What you will do: Set down the data below in full and exactly, minus the pictures.

(Collected data)
○ ○ ○ ○ ○ ○ ○
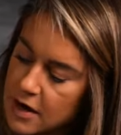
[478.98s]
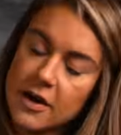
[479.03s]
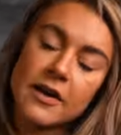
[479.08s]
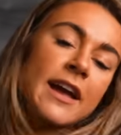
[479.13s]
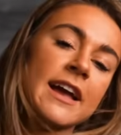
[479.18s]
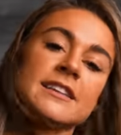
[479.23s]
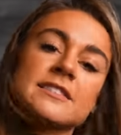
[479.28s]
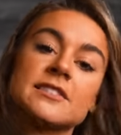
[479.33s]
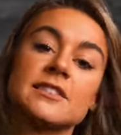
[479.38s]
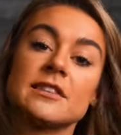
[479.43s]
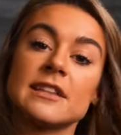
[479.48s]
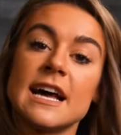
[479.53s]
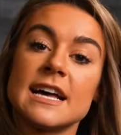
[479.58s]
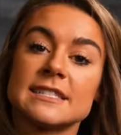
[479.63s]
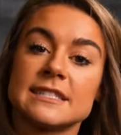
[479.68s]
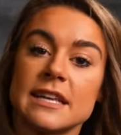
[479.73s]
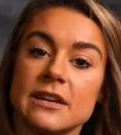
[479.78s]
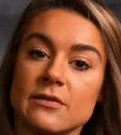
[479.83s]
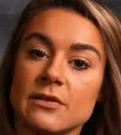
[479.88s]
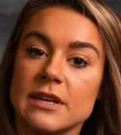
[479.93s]
Okay, so the
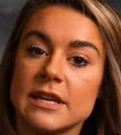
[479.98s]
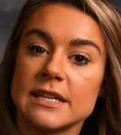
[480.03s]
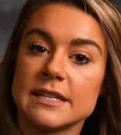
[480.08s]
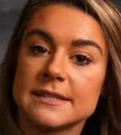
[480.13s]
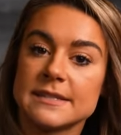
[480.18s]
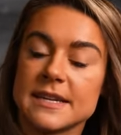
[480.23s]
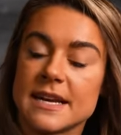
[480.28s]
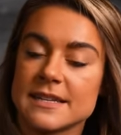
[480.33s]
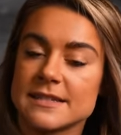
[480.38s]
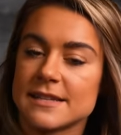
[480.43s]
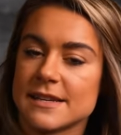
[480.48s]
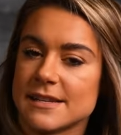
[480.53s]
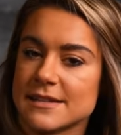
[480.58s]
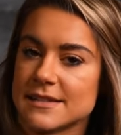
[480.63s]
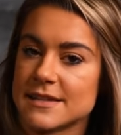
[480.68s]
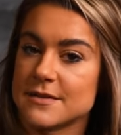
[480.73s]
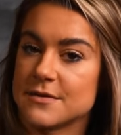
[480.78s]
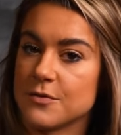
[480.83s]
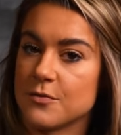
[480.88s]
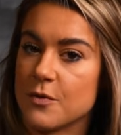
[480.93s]
last thing we need to test
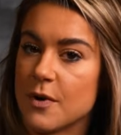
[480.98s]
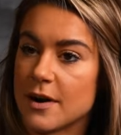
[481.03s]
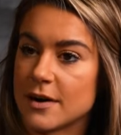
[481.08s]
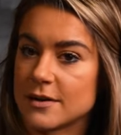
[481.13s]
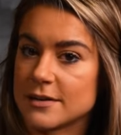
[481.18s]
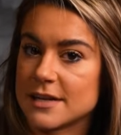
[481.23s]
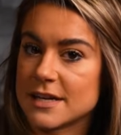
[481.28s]
is the water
○ ○ ○ ○ ○ ○ ○
Finished task:
[478.98s]
[479.03s]
[479.08s]
[479.13s]
[479.18s]
[479.23s]
[479.28s]
[479.33s]
[479.38s]
[479.43s]
[479.48s]
[479.53s]
[479.58s]
[479.63s]
[479.68s]
[479.73s]
[479.78s]
[479.83s]
[479.88s]
[479.93s]
Okay, so the
[479.98s]
[480.03s]
[480.08s]
[480.13s]
[480.18s]
[480.23s]
[480.28s]
[480.33s]
[480.38s]
[480.43s]
[480.48s]
[480.53s]
[480.58s]
[480.63s]
[480.68s]
[480.73s]
[480.78s]
[480.83s]
[480.88s]
[480.93s]
last thing we need to test
[480.98s]
[481.03s]
[481.08s]
[481.13s]
[481.18s]
[481.23s]
[481.28s]
is the water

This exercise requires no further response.